最終章 別れのとき

「マサトのその正直で素直な気持ち、子供らしくて元気な所が、あたしの力になったよ、ありがとう。立派なトレーナーになって!」
「ミズカ……」

ミズカの言葉に、マサトはそれ以上、何も言えなくなった。彼の目には大粒の涙が溢れてくる。マサトはメガネを外すと、一生懸命にゴシゴシと腕で涙を拭った。

「ハルカ」
「な……に?」

次は既に泣いているハルカに話しかけた。彼女はミズカの顔を見られないでいる。

「あたしがイジメにあって悩んでて、でも打ち明けることが出来なかった時、寄り添ってくれてありがとう。ジョウトでもホウエンの舞姫の力発揮してね」

そう言うと、ハルカは本格的に泣き始めた。ミズカも泣きそうになるが、グッと堪える。

「ヒカリ」

次に呼んだのはヒカリだ。彼女は黙ってミズカを見つめた。瞳は揺らいでいる。

「短い間だったのに、色々と巻き込んでごめんなさい。
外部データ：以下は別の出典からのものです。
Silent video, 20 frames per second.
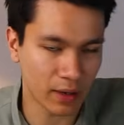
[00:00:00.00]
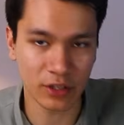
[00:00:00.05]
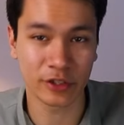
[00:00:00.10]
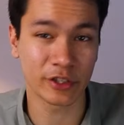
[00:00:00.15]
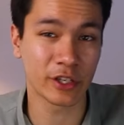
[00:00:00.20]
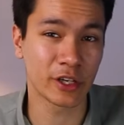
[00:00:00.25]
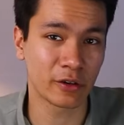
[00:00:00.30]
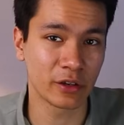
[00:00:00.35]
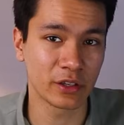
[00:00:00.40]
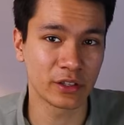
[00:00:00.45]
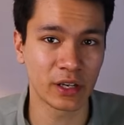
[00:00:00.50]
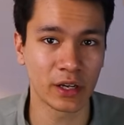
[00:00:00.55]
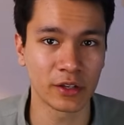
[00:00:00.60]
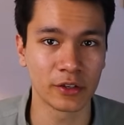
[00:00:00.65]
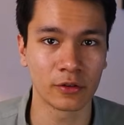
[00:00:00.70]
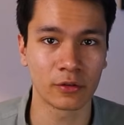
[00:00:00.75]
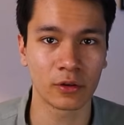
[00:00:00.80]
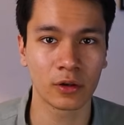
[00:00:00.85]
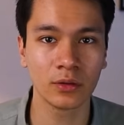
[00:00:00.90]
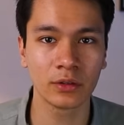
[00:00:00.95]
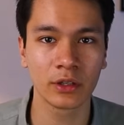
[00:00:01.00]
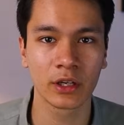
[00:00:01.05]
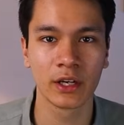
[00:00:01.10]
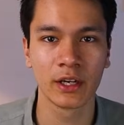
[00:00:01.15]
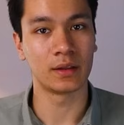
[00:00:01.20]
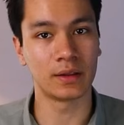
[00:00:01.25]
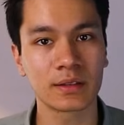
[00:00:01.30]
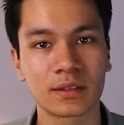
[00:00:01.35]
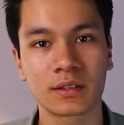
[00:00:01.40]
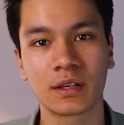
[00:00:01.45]
imaginary 10-year-old.
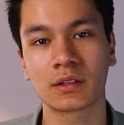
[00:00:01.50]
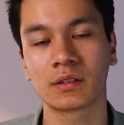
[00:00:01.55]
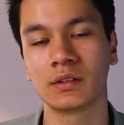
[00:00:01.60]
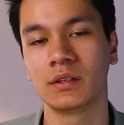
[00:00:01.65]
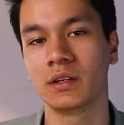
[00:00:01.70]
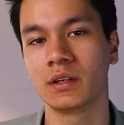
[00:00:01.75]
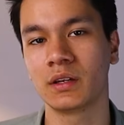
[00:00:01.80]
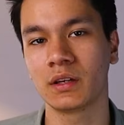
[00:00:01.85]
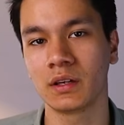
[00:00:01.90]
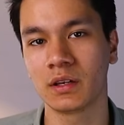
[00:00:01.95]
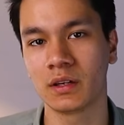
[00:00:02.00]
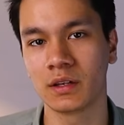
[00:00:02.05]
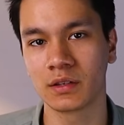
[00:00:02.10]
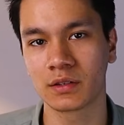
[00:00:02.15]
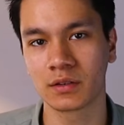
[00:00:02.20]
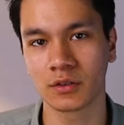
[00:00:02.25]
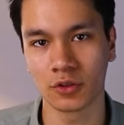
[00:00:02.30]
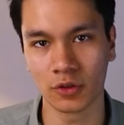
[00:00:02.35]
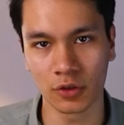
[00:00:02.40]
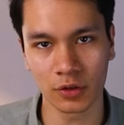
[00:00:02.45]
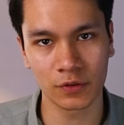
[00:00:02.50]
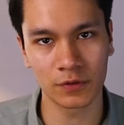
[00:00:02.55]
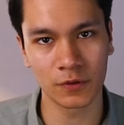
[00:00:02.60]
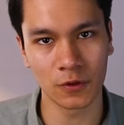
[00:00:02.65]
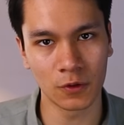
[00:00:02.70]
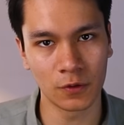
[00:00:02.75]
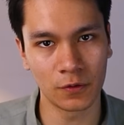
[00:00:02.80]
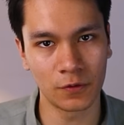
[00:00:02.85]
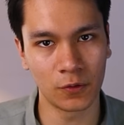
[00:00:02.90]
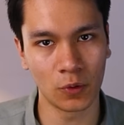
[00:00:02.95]
This technique is
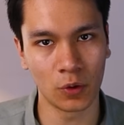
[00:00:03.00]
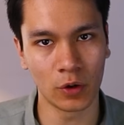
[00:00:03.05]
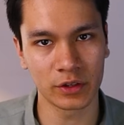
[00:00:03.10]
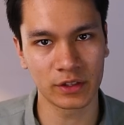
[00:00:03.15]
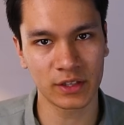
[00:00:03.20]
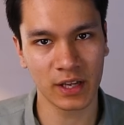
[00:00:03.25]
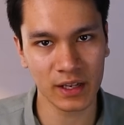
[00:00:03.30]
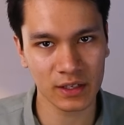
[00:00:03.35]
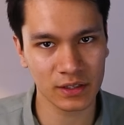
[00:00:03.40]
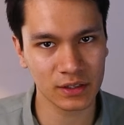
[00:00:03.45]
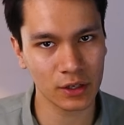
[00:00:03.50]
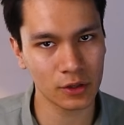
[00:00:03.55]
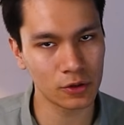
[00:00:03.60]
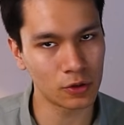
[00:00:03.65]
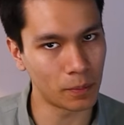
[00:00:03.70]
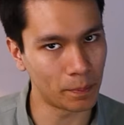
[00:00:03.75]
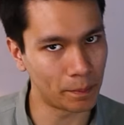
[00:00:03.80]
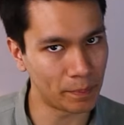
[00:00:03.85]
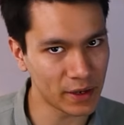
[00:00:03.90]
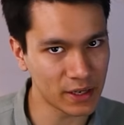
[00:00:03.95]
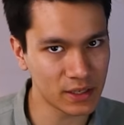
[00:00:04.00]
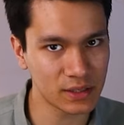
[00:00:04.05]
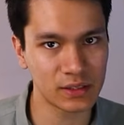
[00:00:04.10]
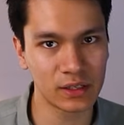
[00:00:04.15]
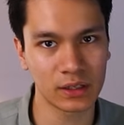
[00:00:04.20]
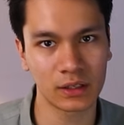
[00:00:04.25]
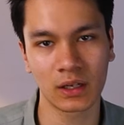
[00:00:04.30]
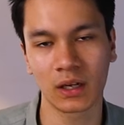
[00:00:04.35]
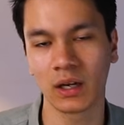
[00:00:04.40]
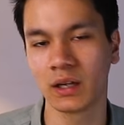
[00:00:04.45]
useful for testing your
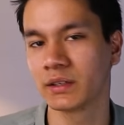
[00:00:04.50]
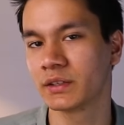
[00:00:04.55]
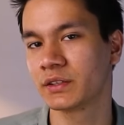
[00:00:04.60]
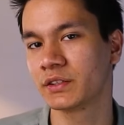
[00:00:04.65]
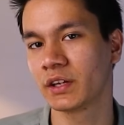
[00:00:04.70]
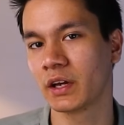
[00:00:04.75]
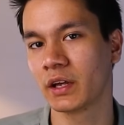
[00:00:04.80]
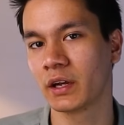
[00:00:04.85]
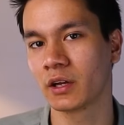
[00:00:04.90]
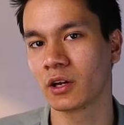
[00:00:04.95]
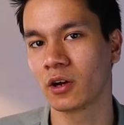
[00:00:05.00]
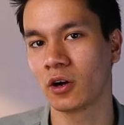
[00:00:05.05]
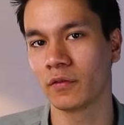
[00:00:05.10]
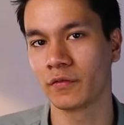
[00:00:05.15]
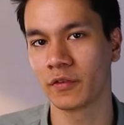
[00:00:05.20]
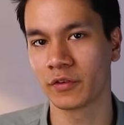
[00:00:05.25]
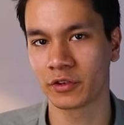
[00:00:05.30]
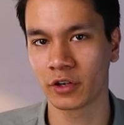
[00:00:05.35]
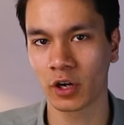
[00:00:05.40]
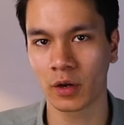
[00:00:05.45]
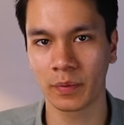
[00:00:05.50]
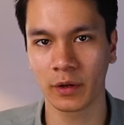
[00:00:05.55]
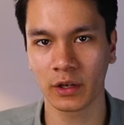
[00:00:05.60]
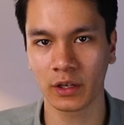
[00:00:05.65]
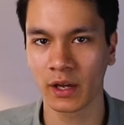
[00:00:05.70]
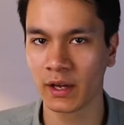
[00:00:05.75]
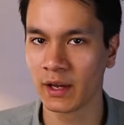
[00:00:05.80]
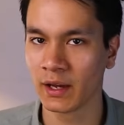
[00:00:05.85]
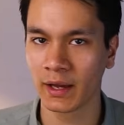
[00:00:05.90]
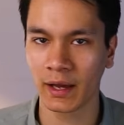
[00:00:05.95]
basic understanding of the
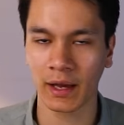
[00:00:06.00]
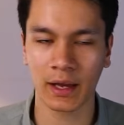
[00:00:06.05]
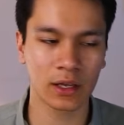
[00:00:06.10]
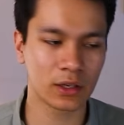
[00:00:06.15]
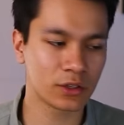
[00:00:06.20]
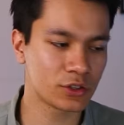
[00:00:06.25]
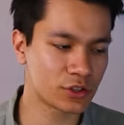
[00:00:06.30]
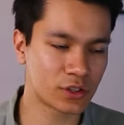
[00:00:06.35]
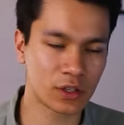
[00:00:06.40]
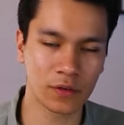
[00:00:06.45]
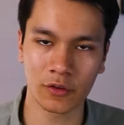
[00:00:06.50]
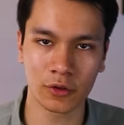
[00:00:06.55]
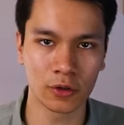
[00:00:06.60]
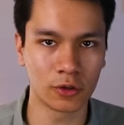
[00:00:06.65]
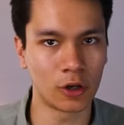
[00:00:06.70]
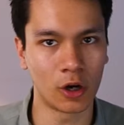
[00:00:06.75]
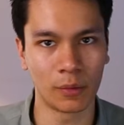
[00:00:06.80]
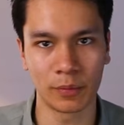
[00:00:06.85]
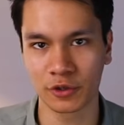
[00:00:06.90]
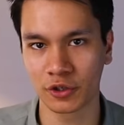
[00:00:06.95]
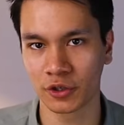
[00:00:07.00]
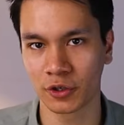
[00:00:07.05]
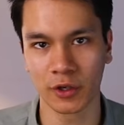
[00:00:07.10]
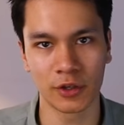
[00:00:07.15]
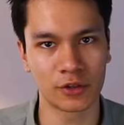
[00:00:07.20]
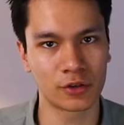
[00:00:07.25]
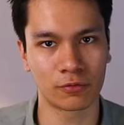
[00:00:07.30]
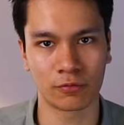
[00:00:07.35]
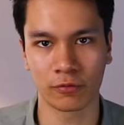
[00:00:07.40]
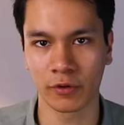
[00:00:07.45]
topic and just giving you an
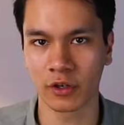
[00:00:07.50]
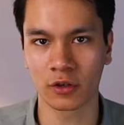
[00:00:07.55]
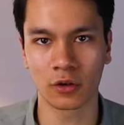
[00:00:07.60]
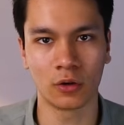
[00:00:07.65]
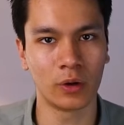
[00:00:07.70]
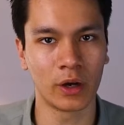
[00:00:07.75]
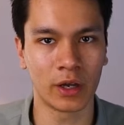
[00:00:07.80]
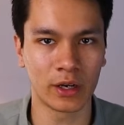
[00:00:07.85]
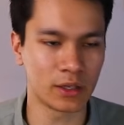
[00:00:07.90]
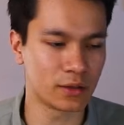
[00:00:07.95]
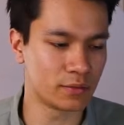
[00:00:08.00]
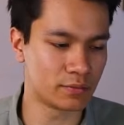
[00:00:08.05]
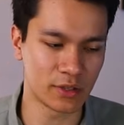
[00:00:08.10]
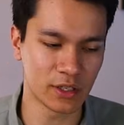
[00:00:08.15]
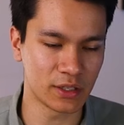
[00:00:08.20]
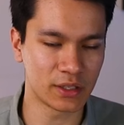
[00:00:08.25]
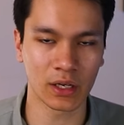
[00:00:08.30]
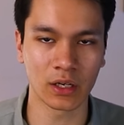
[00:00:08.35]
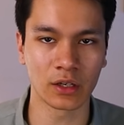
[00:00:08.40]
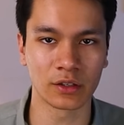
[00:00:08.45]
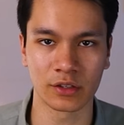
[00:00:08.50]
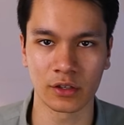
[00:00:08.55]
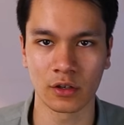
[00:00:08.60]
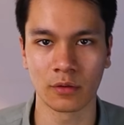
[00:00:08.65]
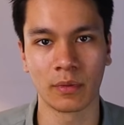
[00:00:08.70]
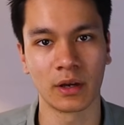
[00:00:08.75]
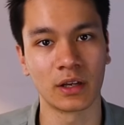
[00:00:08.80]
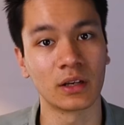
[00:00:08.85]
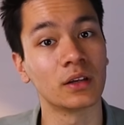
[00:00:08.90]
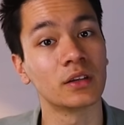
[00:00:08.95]
opportunity to recall any details that you
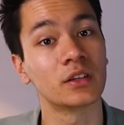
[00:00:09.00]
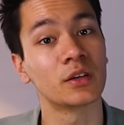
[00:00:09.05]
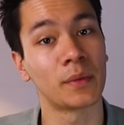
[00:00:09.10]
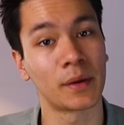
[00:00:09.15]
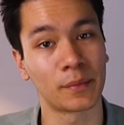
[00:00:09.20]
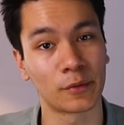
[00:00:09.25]
may need to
でも、大丈夫って言ってくれてありがとう。あたしもヒカリに会えて良かった。コンテスト、応援してる」

ヒカリは、ミズカが涙をこらえてる事を悟った。ミズカが釣られないように、後ろを向いて大きく頷いた。ミズカからは見えないがヒカリの瞳から涙が溢れてくる。

「タケシ」
「何だ」

タケシを呼ぶと、彼は優しく聞いた。

「料理、美味しかった。ネガティブなことばかりなあたしに、自分の存在がどれだけ大きいものか教えてくれてありがとう。タケシのこと尊敬してる」
「あぁ」

ミズカの言葉にタケシは、二、三度頷いた。目に涙が溜まり、これ以上何も言えそうにない。

「カスミ……?」
「……な、何よ」

カスミは俯いていた。地面はポタポタと涙で少しずつ滲んでいる。

「今まで色んな事で相談に乗ってくれてありがとう。それから、迷惑や心配をかけてごめん。……カスミは一番のあたしの親友だよ。それは向こうに帰っても絶対に変わらないから!」

カスミは、泣きじゃくった顔を見せた。カスミとミズカは互いに抱き締め合った。二人はそう思える存在ができて幸せだ。しかし、親友と別れなければならないのは凄く辛い。ギュッともう一回抱きしめて、二人は離れた。

「シゲル」

シゲルに話しかけると、彼は少し困った表情で笑った。

「二年前のこと、ずっと秘密にしてて辛かったよね。ごめん。でも、それでもあたしのことを好きだと言ってくれて凄く嬉しかった。ありがとう。シンオウでの研究頑張って」

シゲルはミズカに頷くが俯いた。昨日の抱擁を思い出す。胸がギュッと痛い。いい加減、ミズカも涙が溜まってきていた。最後は一人。一呼吸おく。

「サトシ」

少し気持ちを落ち着けると兄の名を呼んだ。